Energy-Efficient Context-Aware Matching for Resource Allocation in Ultra-Dense Small Cells

Abstract

With the explosive growth of mobile data traffic and rapidly rising energy price, how to implement caching at small cells in an energy-efficient way is still an open problem and requires further research efforts. In this paper, we study the energy-efficient context-aware resource allocation problem, which falls into the category of mixed integer nonlinear programming (MINLP) and is NP-hard. To provide a tractable solution, the MINLP problem is decoupled and reformulated as a one-to-one matching problem under two-sided preferences, which are modeled as the maximum energy efficiency that can be achieved under the expected matching. An iterative algorithm is developed to establish preference profiles by employing nonlinear fractional programming and Lagrange dual decomposition.
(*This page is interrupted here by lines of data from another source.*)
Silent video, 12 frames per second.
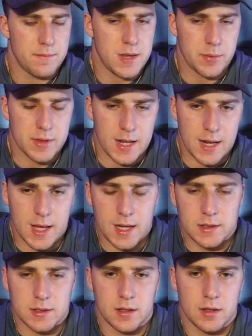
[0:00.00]
People that
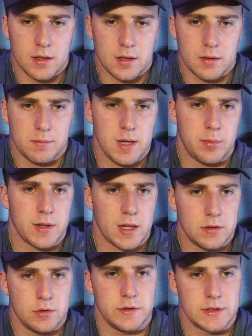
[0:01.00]
hate, people
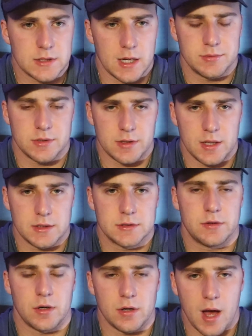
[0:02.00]
that do these types of
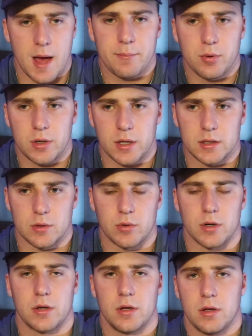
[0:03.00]
things, they're not putting in the
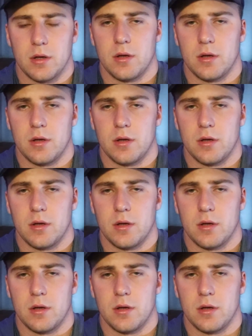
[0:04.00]
work.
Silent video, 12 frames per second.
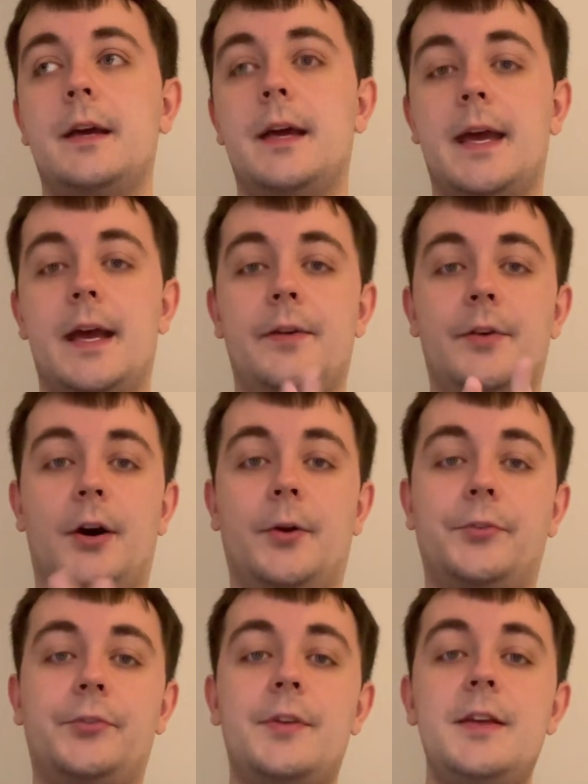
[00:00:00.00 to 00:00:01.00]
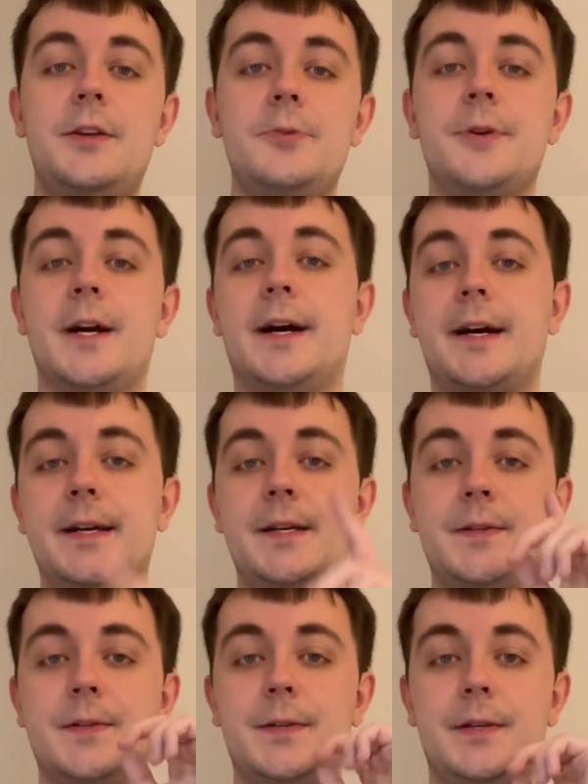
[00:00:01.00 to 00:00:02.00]
And I'll see you
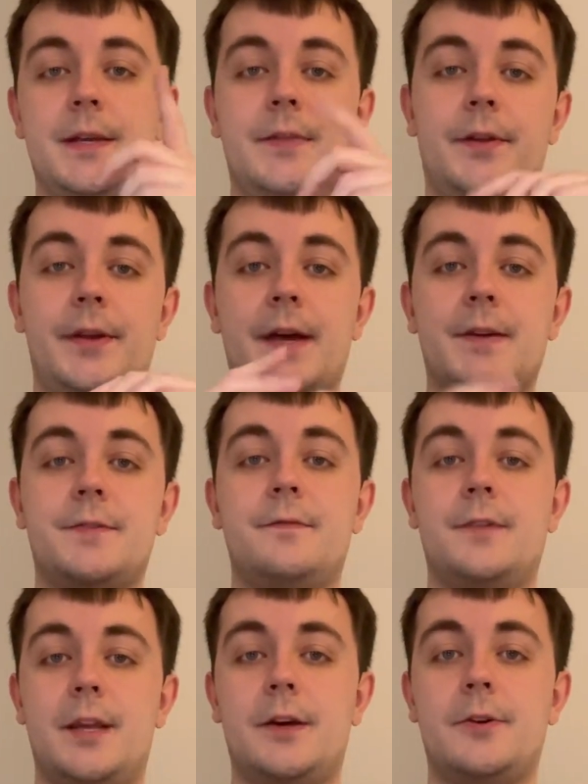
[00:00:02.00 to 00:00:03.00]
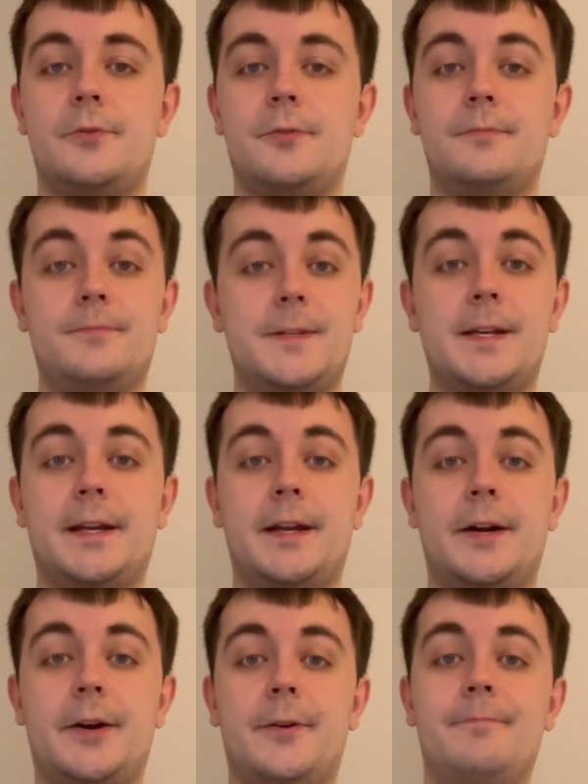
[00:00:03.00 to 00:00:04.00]
guys in the next video. Take
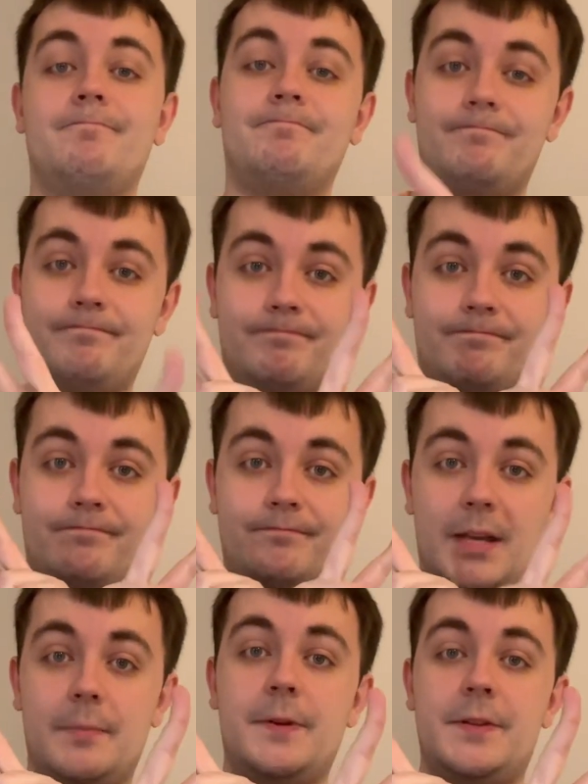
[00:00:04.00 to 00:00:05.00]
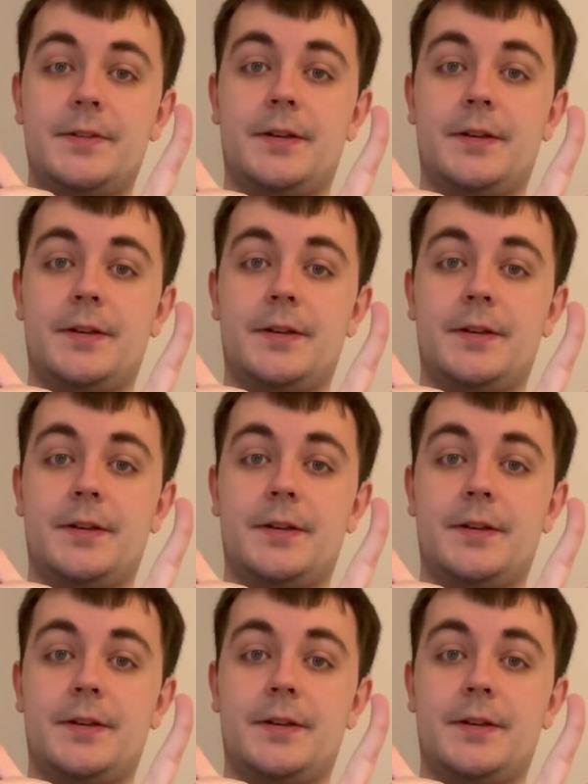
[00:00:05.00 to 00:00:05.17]
care and peace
Then, we propose an energy-efficient matching algorithm based on the Gale-Shapley algorithm, and provide the detailed discussion and analysis of stability, optimality, implementation issues, and algorithmic complexity. The proposed matching algorithm is also extended to scenarios with preference, indifference, and incomplete preference lists by introducing some tie-breaking and preference deletion rules. The simulation results demonstrate that the proposed algorithm achieves significant performance and satisfaction gains compared with the conventional algorithms.